Aux avant-postes : Tiers-Lab et WindCoop

• Espace hybride de travail, de formation et d’inspiration, le Tiers-Lab de transition du Lica (Laboratoire d’intelligence collective et artificielle), sis à Marseille, expérimente des innovations durables en matière d’intelligence collective, d’IA éthique, de gouvernance partagée, de découverte des métiers de la transition.
• Révolutionner le transport de la marine marchande, un des gros pollueurs, en utilisant le vent, énergie inépuisable, propre et gratuite : c’est le défi de Wincoop, qui souhaite accélérer la transition écologique avec une flotte de cargos à voile. Ouverture de la première ligne Marseille-Madagascar en 2026.

✅ Réduire la fracture territoriale

“Entre la France des grandes villes et la France des territoires, la fracture est totale et le divorce est consommé”, soulignait Christophe Guilly dans La France périphérique. Accès difficile aux services publics, à la culture, déserts médicaux : réduire la fracture territoriale est un enjeu économique, social et environnemental. Ancrage fort sur le territoire (77 % des 100 plus grandes coopératives ont leur siège en région), production locale : la Société coopérative et participative contribue à la vitalité des territoires, notamment des zones rurales. Parfois alternative aux défaillances des services publics, elle acte la préservation des savoir-faire et des milieux naturels comme priorité. Elle est surtout un vivier d’emplois pérennes, une Scop ne pouvant être vendue ni délocalisée.

Aux avant-postes : Ardelaine

Emblématique de la réussite en monde rural, Ardelaine, “coopérative de territoire”, située en Ardèche, a su relancer un secteur industriel en déshérence : celui de la laine. Elle utilise une ressource et un savoir-faire local pour fabriquer matelas, couettes, vêtements. Un projet collectif qui intègre un café-librairie, un restaurant qui a irrigué l’économie de la région : l’atelier accueille environ 18 000 visiteurs par an.

✅ Et se cultiver !

Facteur primordial d’émancipation, d’inclusion, de mixité sociale et intergénérationnelle, la culture version Scop est accessible au plus grand nombre.

Aux avant-postes : Théâtre du Soleil

“Un lieu de l’utopie, à savoir un possible non encore réalisé.” Ainsi Ariane Mnouchkine définissait ce théâtre unique qu’elle créa en 1964. En modèle Scop : “Aucun autre n’était envisageable.” Chaque création, sur le mode collaboratif et participatif, est vécue comme un événement. Dernier en date : Ici sont les dragons, jusqu’au 27 avril 2025.
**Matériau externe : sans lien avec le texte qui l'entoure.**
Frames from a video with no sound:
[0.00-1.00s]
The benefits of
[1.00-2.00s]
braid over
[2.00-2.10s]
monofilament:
Suggestion de lecture : Les Scop et La Fabrique de l’intérêt collectif. Anne-Catherine Wagner. CNRS Éditions 2022

C’est quoi une Scop ?

Reprise, transmission d’entreprise ou transformation d’association ou, cas le plus fréquent, création, une Scop, Société coopérative et participative, est une entreprise qui, comme les autres, se veut pérenne et économiquement viable. Sa valeur ajoutée: pas d’actionnaires mais des salariés associés majoritaires qui partagent le pouvoir, les risques et les profits de leur entreprise: 40 à 45 % des bénéfices sont affectés à la participation de tous au bénéfice et 40 à 45 % assurent la pérennité de l’outil de travail. Détenant au moins 51 % du capital social et 65 % des droits de vote (une personne = une voix), les salariés ont le pouvoir sur les orientations importantes.
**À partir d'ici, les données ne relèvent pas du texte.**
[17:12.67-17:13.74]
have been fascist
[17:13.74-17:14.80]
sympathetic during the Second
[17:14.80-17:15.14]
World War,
Les dirigeants sont élus par AG pour un mandat de quatre à six ans. Les écarts de salaires sont faibles, voire inexistants. Quant à la Société coopérative d’intérêt collectif, ou Scic, elle a pour objet la production ou la fourniture de biens et de services d’intérêt collectif présentant un caractère d’intérêt public. Les salariés y sont associés aux côtés d’autres parties prenantes (producteurs, clients ou encore collectivités).